Carolyn Medina de los Santos
Lic. en Educación Básica; Magíster en Gestión de Centros Educativos (ISFODOSU, Recinto Urania Montás) y Especialidad en Lengua Española y Literatura (UASD).
Hablar de poesía no es hablar únicamente de versos ni de rimas; es hablar del ser humano en su estado más desnudo. Esta nace donde termina el ruido del mundo y comienza el murmullo del alma, respondiendo a una necesidad íntima, casi biológica, de expresar aquello que duele, lo que amamos, lo que perdemos o aquello con lo que soñamos. Es, al mismo tiempo, refugio y revelación.
Desde siempre he sentido que la poesía no se escribe, se respira. Nos habita incluso antes de que aprendamos a ponerla en palabras. Está en la memoria de la infancia, en la ausencia de quienes amamos, en la rabia frente a la injusticia y en la esperanza que nos levanta cada mañana. Es un cóctel de emociones diversas; en esencia, la vida misma intentando comprenderse.
No es casual que tantos pensadores hayan reconocido su fuerza transformadora. El poeta mexicano Octavio Paz, en su obra El arco y la lira, afirma que: “La poesía es conocimiento, salvación, poder, abandono. Operación capaz de cambiar al mundo, método de liberación interior”. Esta idea revela algo fundamental: la poesía no es un adorno del lenguaje, sino una forma de conocimiento. A través de ella comprendemos la realidad y, al mismo tiempo, la reinventamos. Nos permite mirar el mundo con otros ojos y, sobre todo, mirarnos por dentro sin máscaras.
Cuando escribimos o leemos un poema, algo se mueve en nosotros. Se fracturan certezas y se abren preguntas que nos llevan a recordar zonas olvidadas del espíritu. La poesía nos enfrenta con la verdad, no solo con la razón, incluso cuando esa verdad duele. De algún modo, como lo sugieren las utopías imaginadas por Tomás Moro, la poesía también nos invita a pensar en mundos posibles y en realidades que aún no existen.
Esta concepción no es nueva. Miguel de Cervantes describía la poesía como una “bellísima doncella”, amiga de la soledad, de las fuentes, de los prados y de las flores; una presencia que deleita y enseña a quienes se acercan a ella. La metáfora es reveladora: la poesía necesita silencio, contemplación y recogimiento. Muchas veces nace de la soledad, pero paradójicamente termina acompañando a todos. Lo que surge del aislamiento íntimo se convierte en consuelo colectivo.

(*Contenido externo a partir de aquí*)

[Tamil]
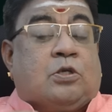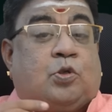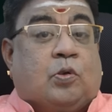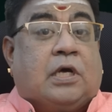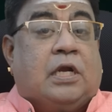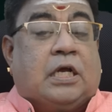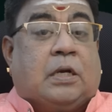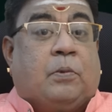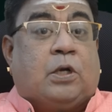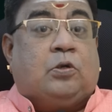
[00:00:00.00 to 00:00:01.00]

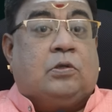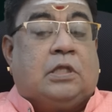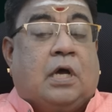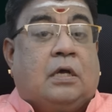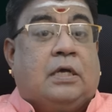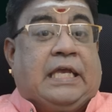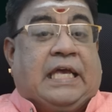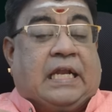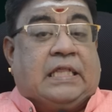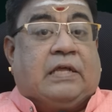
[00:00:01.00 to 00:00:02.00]
சுக்கிரனுக்கு மட்டும்தான்
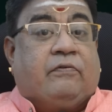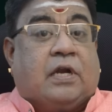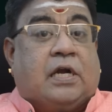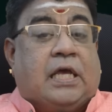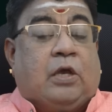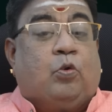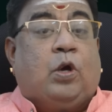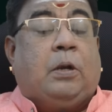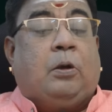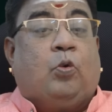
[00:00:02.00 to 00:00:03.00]
இறந்தவர்களை
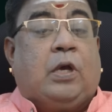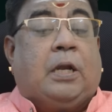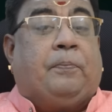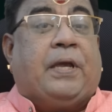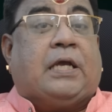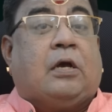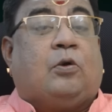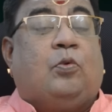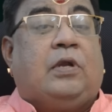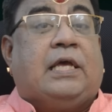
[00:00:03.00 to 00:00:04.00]
உயிர்
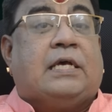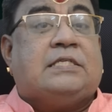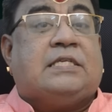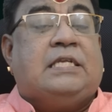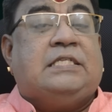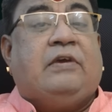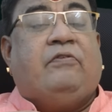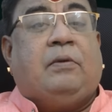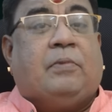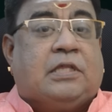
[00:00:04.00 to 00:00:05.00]
உயிர்ப்பிக்கக்கூடிய
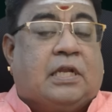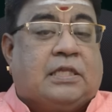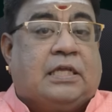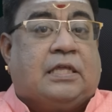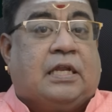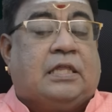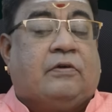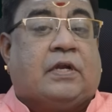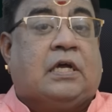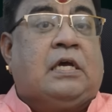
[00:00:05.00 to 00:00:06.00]
சஞ்சீவனி மந்திரத்தை
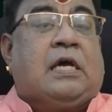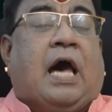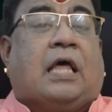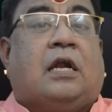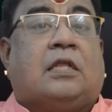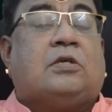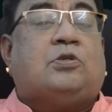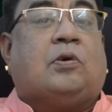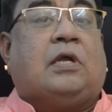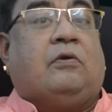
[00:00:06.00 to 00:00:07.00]
தெரிந்தவர் அதனால தான்
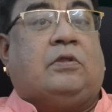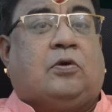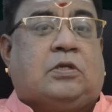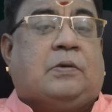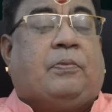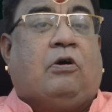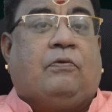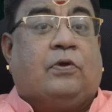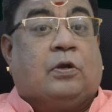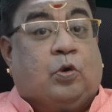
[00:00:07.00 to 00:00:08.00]
சுக்கரன் வந்து கொஞ்சம்
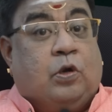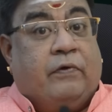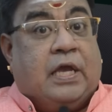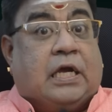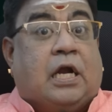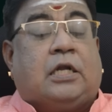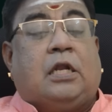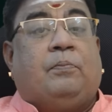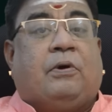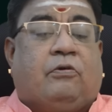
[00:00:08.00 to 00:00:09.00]
பவர்ஃபுல் குருவை
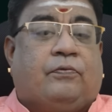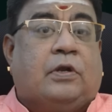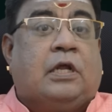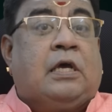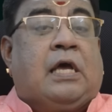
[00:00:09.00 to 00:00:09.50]
காட்டிலும் பவர்ஃபுல்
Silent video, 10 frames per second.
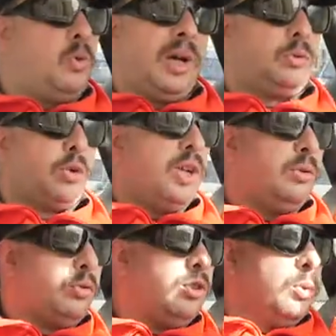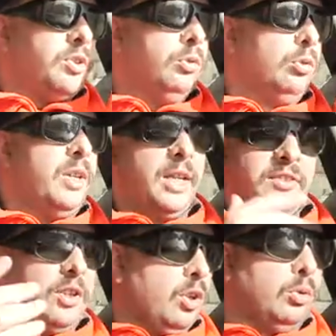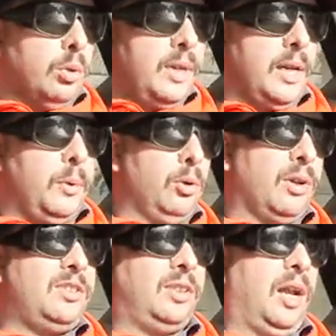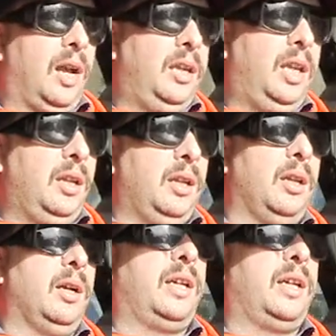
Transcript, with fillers: 400, 500 mega, 600 mega, quello che sarà, in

Quizá por eso, cuando un poema logra tocarnos, sentimos que alguien ha dicho exactamente aquello que nosotros no sabíamos expresar. Esa identificación profunda la resumió magistralmente Gustavo Adolfo Bécquer con su célebre afirmación: “Poesía eres tú”. La frase trasciende el Romanticismo para recordarnos que la poesía no está solo en los libros: vive en las personas, en sus gestos, en su manera de amar, resistir y existir.
Sin embargo, en nuestra época acelerada, dominada por pantallas, inmediatez y mensajes fugaces, la poesía parece haber quedado relegada. Se le considera, injustamente, un lujo inútil o una reliquia escolar. Cada vez menos personas se detienen a leer un poema o a escribir lo que sienten. Hemos aprendido a comunicar mucho, pero a sentir poco; aun así, la poesía resiste.
Resiste en la canción que nos alegra un día difícil, en la carta que escribimos cuando no sabemos cómo despedirnos, en el docente que motiva con palabras sinceras y en el joven que transforma su dolor en versos. La poesía sobrevive porque forma parte de nuestra naturaleza. Mientras exista un ser humano intentando entender su propia historia, habrá poesía.
Por eso, defender la poesía hoy es defender la sensibilidad, la empatía y la memoria. Es recordar que el lenguaje no solo sirve para informar, sino también para sanar. Que las palabras pueden construir puentes donde antes había muros. Que la belleza convertida en versos también es una forma de resistencia.
En definitiva, la poesía es una de las expresiones más profundas que hemos creado para comunicarnos con nosotros mismos y con los demás. Nos renueva, nos humaniza y nos devuelve la capacidad de asombro. Quizá no cambie el mundo de inmediato, pero cambia a quien la escribe y a quien la lee. Y cuando una persona cambia, el mundo ya no es exactamente el mismo.
Tal vez ahí radique su verdadera revolución.

¡Excelente¡ Y quién escucha la poesía es melodía para el alma.